“Quoting other people is a staple of many types of writing. Journalists use quotes in their stories, magazine writers interview experts to support their piece, and academics quote research papers. As a blogger, you too can borrow the wisdom of others to inspire and support your writing,” advises Ali Luke of dailyblogtips.com.
There are plenty of different ways to incorporate a quote into your post, and you don’t need to use the same method each time, Luke adds, naming some popular tactics:
- at the start of your post
- as the basis for your post
- to support a point you’re making
As I’m fond of saying in corporate blogging training sessions, quoting others in a marketing blog can be good or bad.
On the positive side, when you link to someone else’s remarks on a subject you’re covering, that can:
- Reinforce your point
- Show you’re in touch with trends in your field
- Add value for readers (by aggregating different sources of information in one business blog)
On the other hand, as is true of all tools and tactics, “re-gifting” content needs to be handled with some restraint and using proper protocol (attributing content to its source).
Professional speaking coach Andrew Dlugan agrees that there are good points to using quotes in your material. “A quotation is more powerful than simply repeating yourself in different words”, he says.

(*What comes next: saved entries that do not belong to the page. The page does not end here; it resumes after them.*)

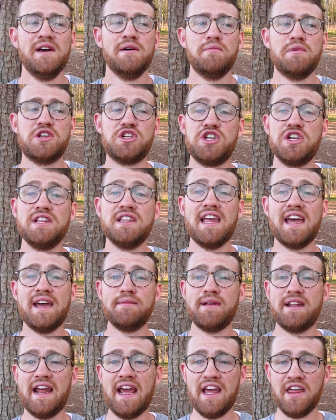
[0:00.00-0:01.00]
But she
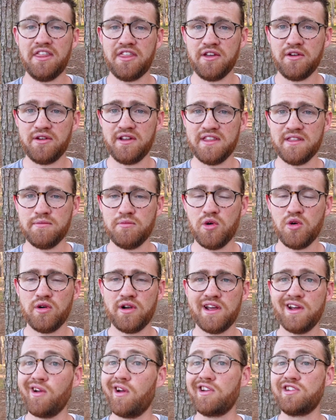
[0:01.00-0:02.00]
lambed at 8:30 in the
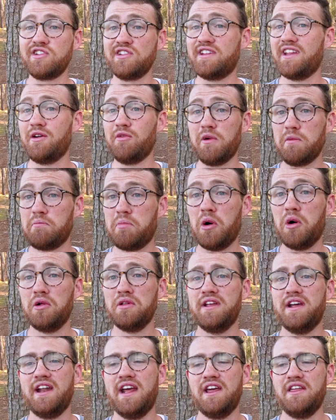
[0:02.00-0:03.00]
morning, or I should say we
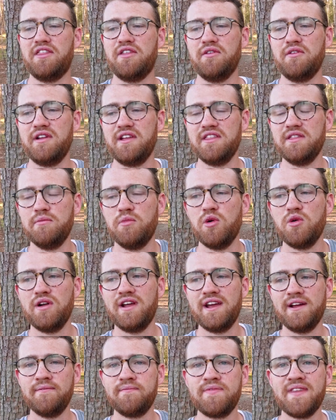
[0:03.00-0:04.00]
polled at 8:30 in the
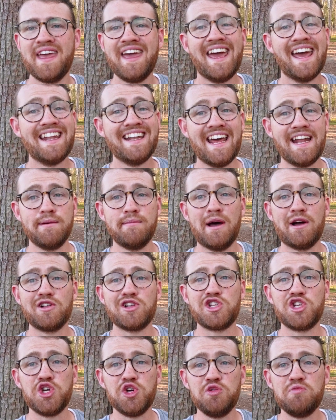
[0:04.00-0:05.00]
morning, and at about
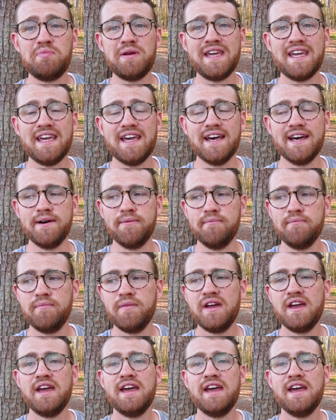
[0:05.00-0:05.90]
2 p.m.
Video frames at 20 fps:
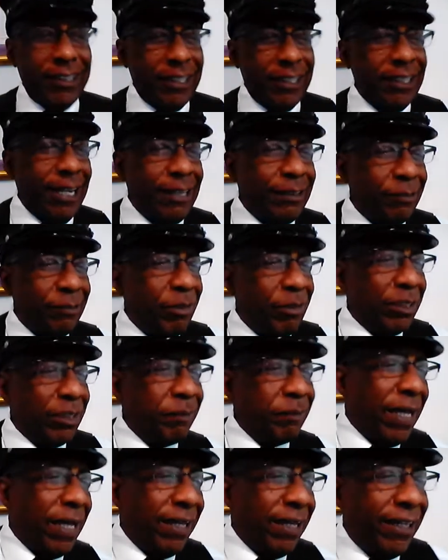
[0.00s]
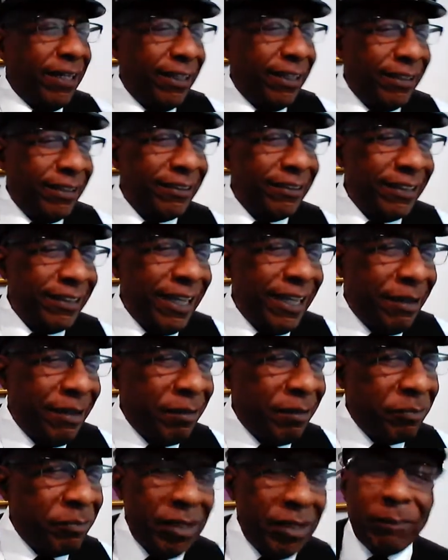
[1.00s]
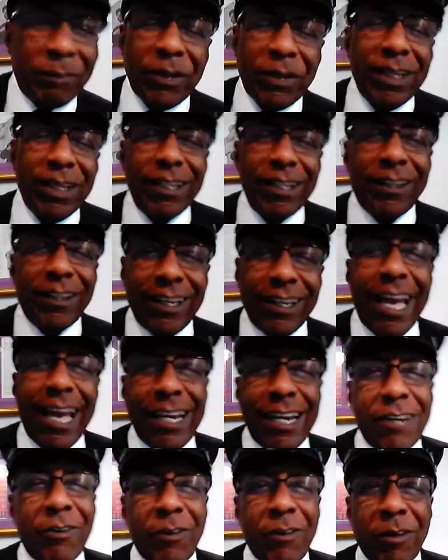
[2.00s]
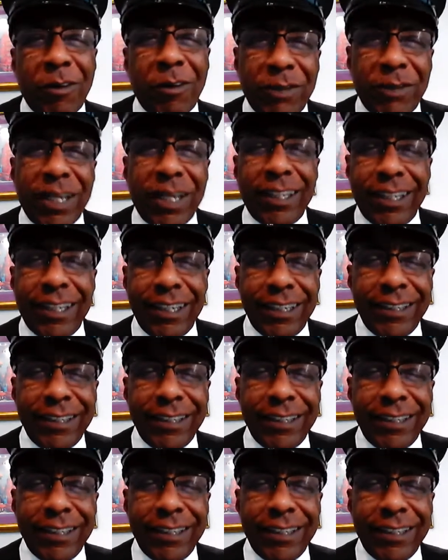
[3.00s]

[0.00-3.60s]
that's much better. Put a little light on it, brother.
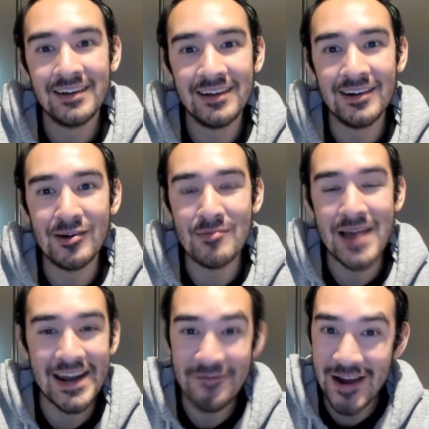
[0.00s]
Oh,
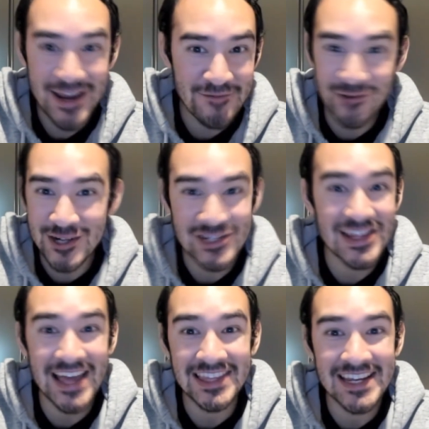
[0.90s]
man. If I hit
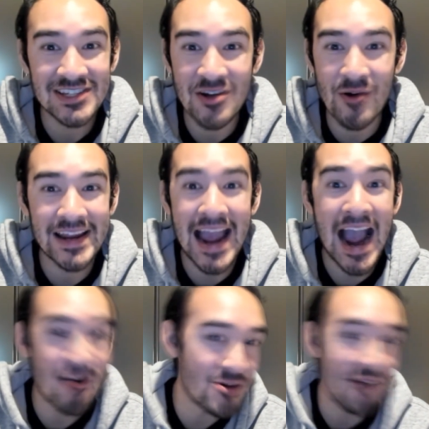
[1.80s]
friction, that thing is going
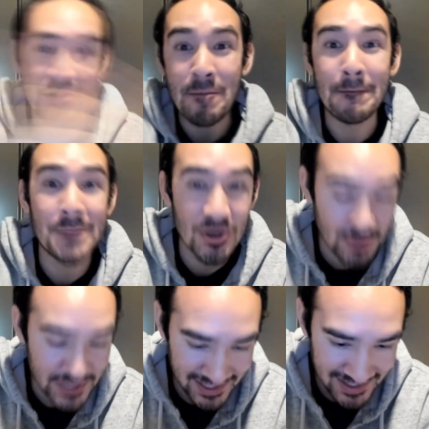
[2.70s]
out of the
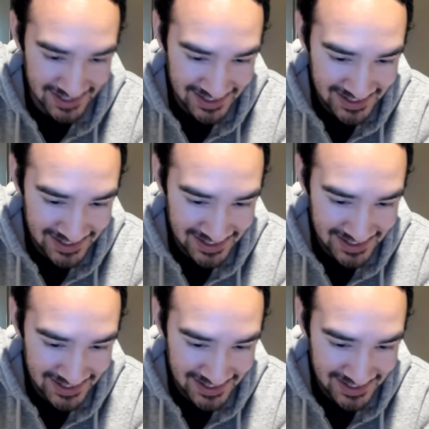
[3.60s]
building.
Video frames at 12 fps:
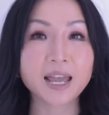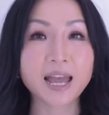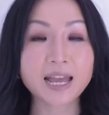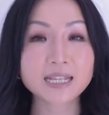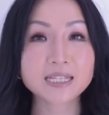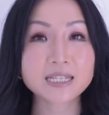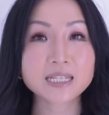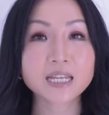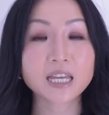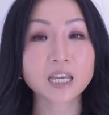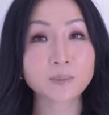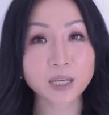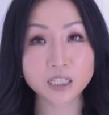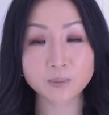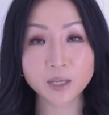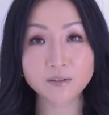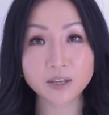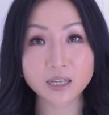And in my
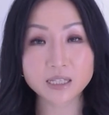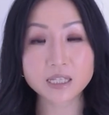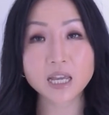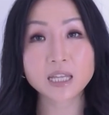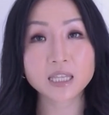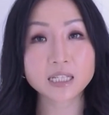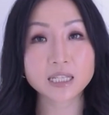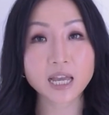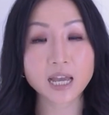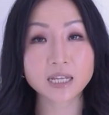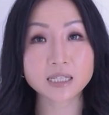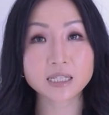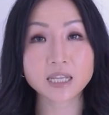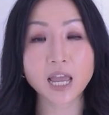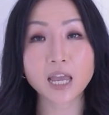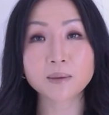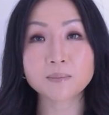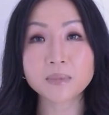experience, this has
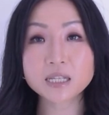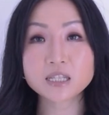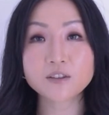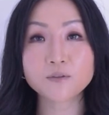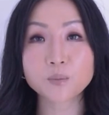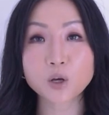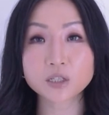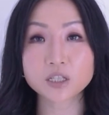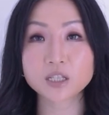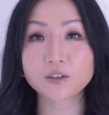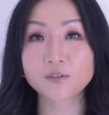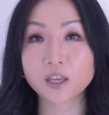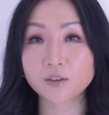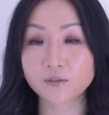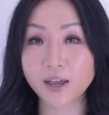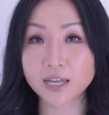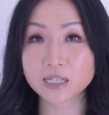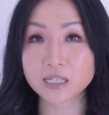a massive positive
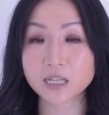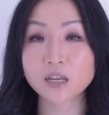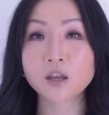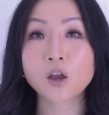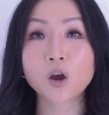effect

Dlugan offers a caution I want to emphasize to business bloggers: Avoid closing your speech with a quote. “Your final words should be your own.”
Curating others’ work – bloggers, authors, speakers – is a wonderful technique for adding variety and reinforcement to your own content. Remember, though, you’re trying to make your own cash register ring. It’s your voice that has to be strong throughout the post, so readers will click through to your website or shopping cart.
Used with discretion, saying what they said can be good in blogging for business!